Food hygiene in restaurants and fast-foods are one of the most important critical issues in the society. Using from low quality raw materials, cooking of foods more than daily requirement and their storage in unsuitable conditions and finally lack in the observation of proper hygiene in cooking of foods are the main factors causing enhancement of microbial spoilage and growth of dangerous food-borne pathogens in foods (Isara and Isah, 2009). Among all pathogenic agents causing food-borne diseases and food poisoning, Escherichia coli (E. coli) strains had a significant importance (Momtaz et al. 2012; Momtaz et al. 2013). is a gram-negative, non-sporulating, flagellated, rod-shaped and facultative anaerobic bacterium which belongs to Enterobacteriaceae family. Shiga (vero) toxin (Stx)-producing E. coli (STEC) is a subdivision of an important pathogenic group of this bacterium named enterohemorrhagic E. coli (EHEC) (Momtaz et al. 2012; Momtaz et al. 2013; Dehkordi et al. 2014). STEC strains are responsible for intensive clinical syndromes like lethal hemolytic uremic syndrome (HUS), bloody and non-bloody diarrhea, thrombotic thrombocytopenic purpura (TTP) and hemorrhagic colitis (HC) (Momtaz et al. 2012; Momtaz et al. 2013; Dehkordi et al. 2014 and Ranjbar et al. 2017).

High levels of resistance in STEC strains is another important factor which increase the pathogenicity of bacteria. Unfortunately, STEC strains recovered from food stuffs and also cases of diarrhea and food poisoning harbored the high levels of resistance against commonly used groups of antibiotics including quinolones, aminoglycosides, macrolides, cephalosporins, sulfonamides, fluoroquinolones and tetracycline (Momtaz et al. 2013b; Momtaz et al. 2013c; Stewardson et al. 2014; Amézquita-López et al. 2016).
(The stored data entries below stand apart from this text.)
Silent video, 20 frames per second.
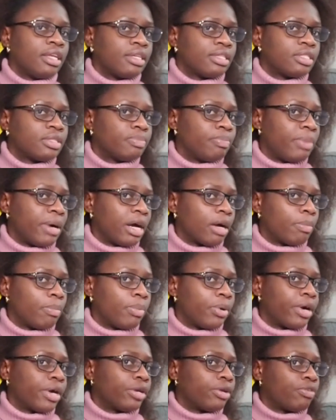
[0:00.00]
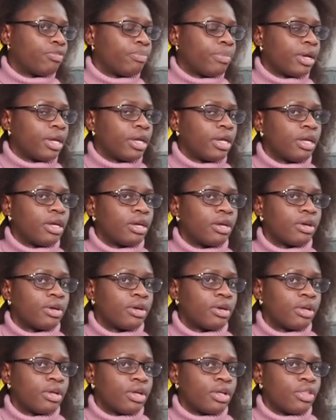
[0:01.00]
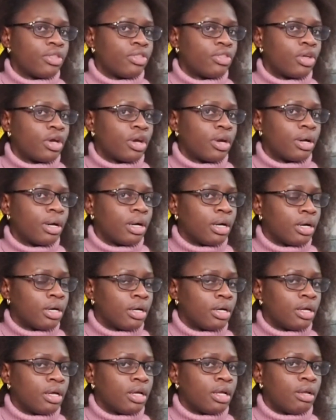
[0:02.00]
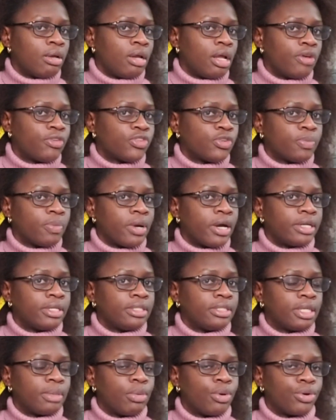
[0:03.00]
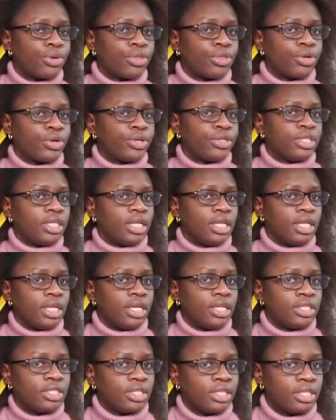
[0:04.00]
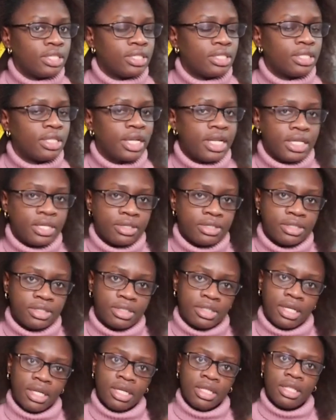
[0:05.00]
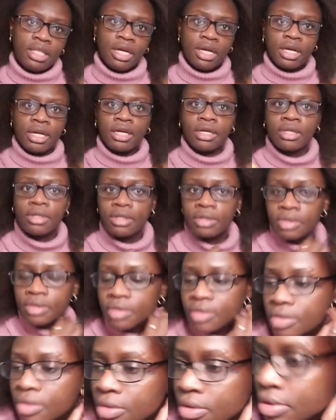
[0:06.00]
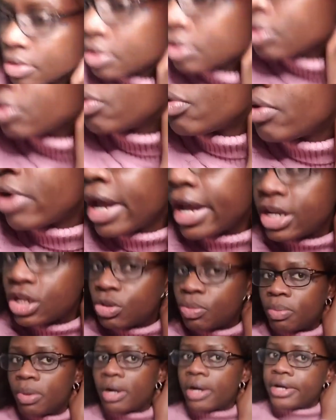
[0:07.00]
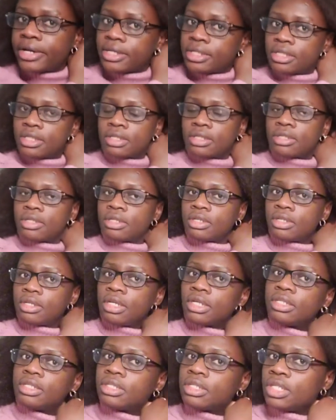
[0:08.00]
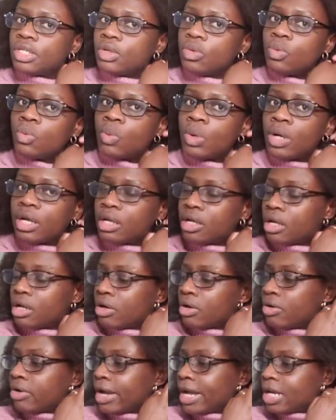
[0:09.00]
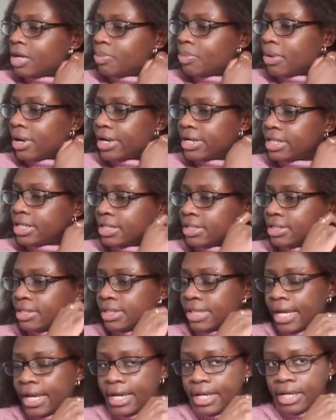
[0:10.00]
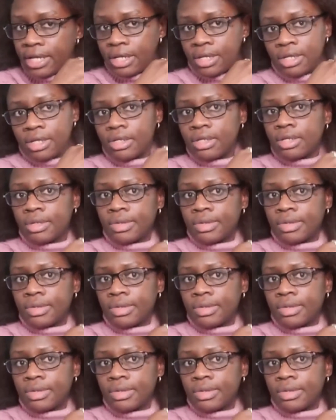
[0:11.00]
this back part of my hair, the left part is about 13 inches. Let us see the right part. Let's see what the right part is saying.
In the other hands, STEC strains of food poisoning show a high incidence of resistance (85-100%) against commonly used antimicrobial agents (Momtaz et al. 2013b; Momtaz et al. 2013c; Stewardson et al. 2014; Amézquita-López et al. 2016).

Materials and Methods

The study was approved by the Ethical Committee of Islamic Azad University, Shahrekjord Branch (Consent Ref Number IAU 2053). Verification of this research project and the licenses related to sampling process were approved by the Prof. EbrahimRahimi (Approval Ref Number Food-Hygiene 95 2020). From September 2013 to September 2014, a total of 720 various types of ready-to-eat foods including sausage (n=70), salami (n=70), hamburger (n=60), roast mouthful (n=60), traditional dressing (n=65),traditional salad (n=60), traditional candy (n=60), traditional ice-cream (n=60), barbecue (n=70), soup (n=75) and spices (n=70) were randomly collected from various restaurant in the Isfahan province, Iran. Samples were immediately transferred to laboratory in cooler with ice-packs.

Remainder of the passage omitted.